**WORK REQUIRED**: Word for word, transcribe the lines below and drop the pictures.

☆ ☆ ☆

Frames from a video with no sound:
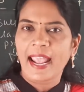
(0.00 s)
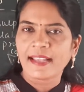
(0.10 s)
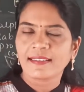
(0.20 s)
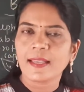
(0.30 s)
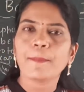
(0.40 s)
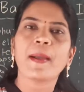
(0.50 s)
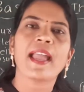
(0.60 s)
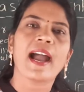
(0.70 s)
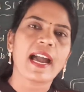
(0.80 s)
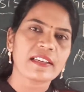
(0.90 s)
accept by
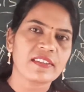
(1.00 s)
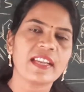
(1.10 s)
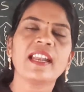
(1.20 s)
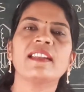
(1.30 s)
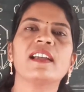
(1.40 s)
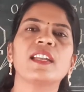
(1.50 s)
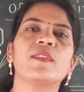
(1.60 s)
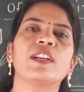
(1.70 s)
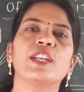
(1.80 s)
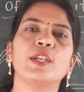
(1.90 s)
R strain and
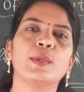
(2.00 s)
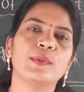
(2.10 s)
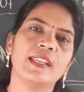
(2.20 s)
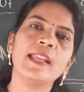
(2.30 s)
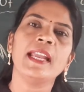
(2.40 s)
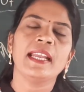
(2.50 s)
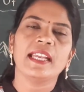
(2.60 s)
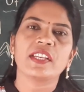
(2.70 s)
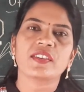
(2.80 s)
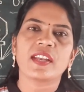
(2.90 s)
convert into the
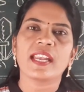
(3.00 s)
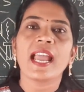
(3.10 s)
S strain.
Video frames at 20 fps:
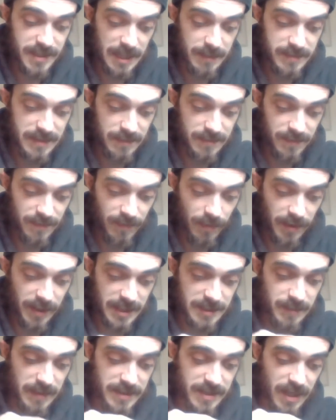teams have defied
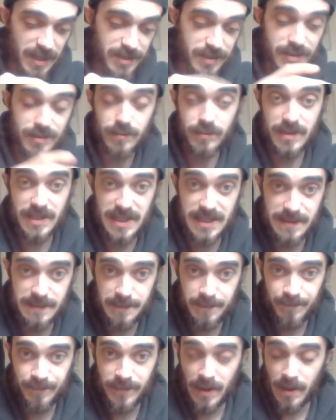expectations all
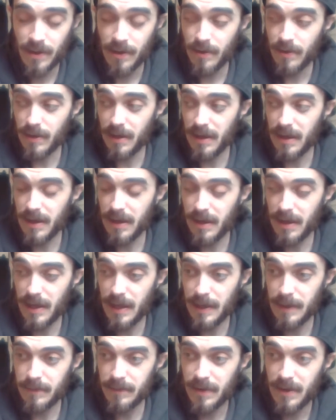season.
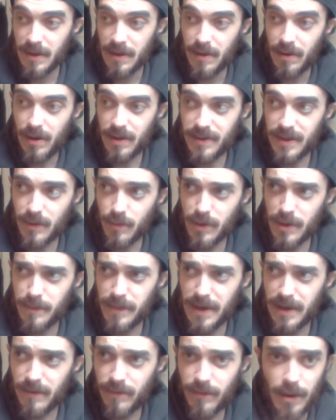I think
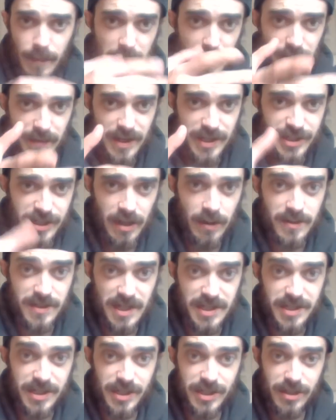Winnipeg have come out their shells
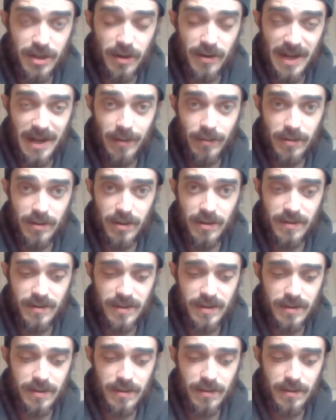and actually shown how good,
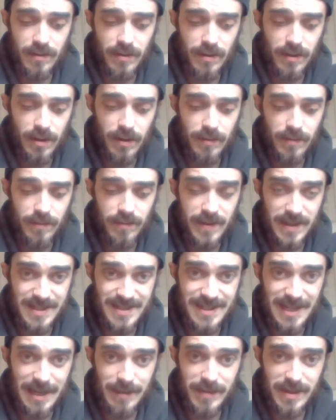you know,
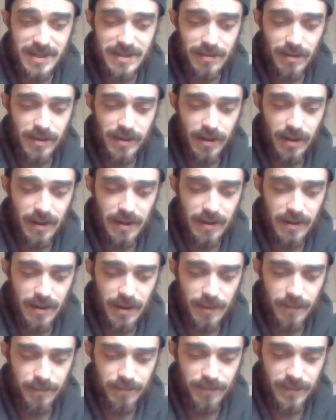this team is.
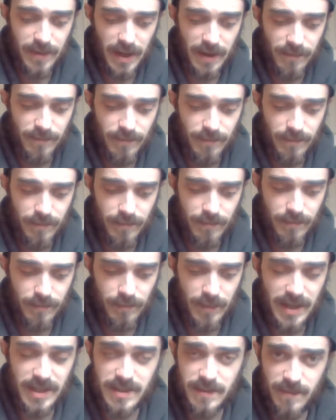They've
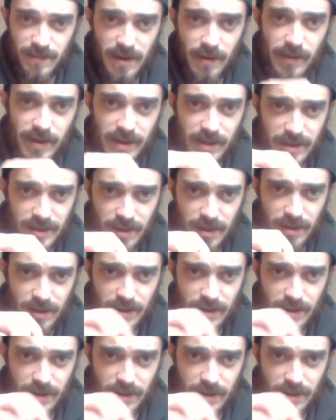made some very,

☆ ☆ ☆

**ANSWER BELOW**:
Frames from a video with no sound:
(0.00 s)
(0.10 s)
(0.20 s)
(0.30 s)
(0.40 s)
(0.50 s)
(0.60 s)
(0.70 s)
(0.80 s)
(0.90 s)
accept by
(1.00 s)
(1.10 s)
(1.20 s)
(1.30 s)
(1.40 s)
(1.50 s)
(1.60 s)
(1.70 s)
(1.80 s)
(1.90 s)
R strain and
(2.00 s)
(2.10 s)
(2.20 s)
(2.30 s)
(2.40 s)
(2.50 s)
(2.60 s)
(2.70 s)
(2.80 s)
(2.90 s)
convert into the
(3.00 s)
(3.10 s)
S strain.
Video frames at 20 fps:
teams have defied
expectations all
season.
I think
Winnipeg have come out their shells
and actually shown how good,
you know,
this team is.
They've
made some very,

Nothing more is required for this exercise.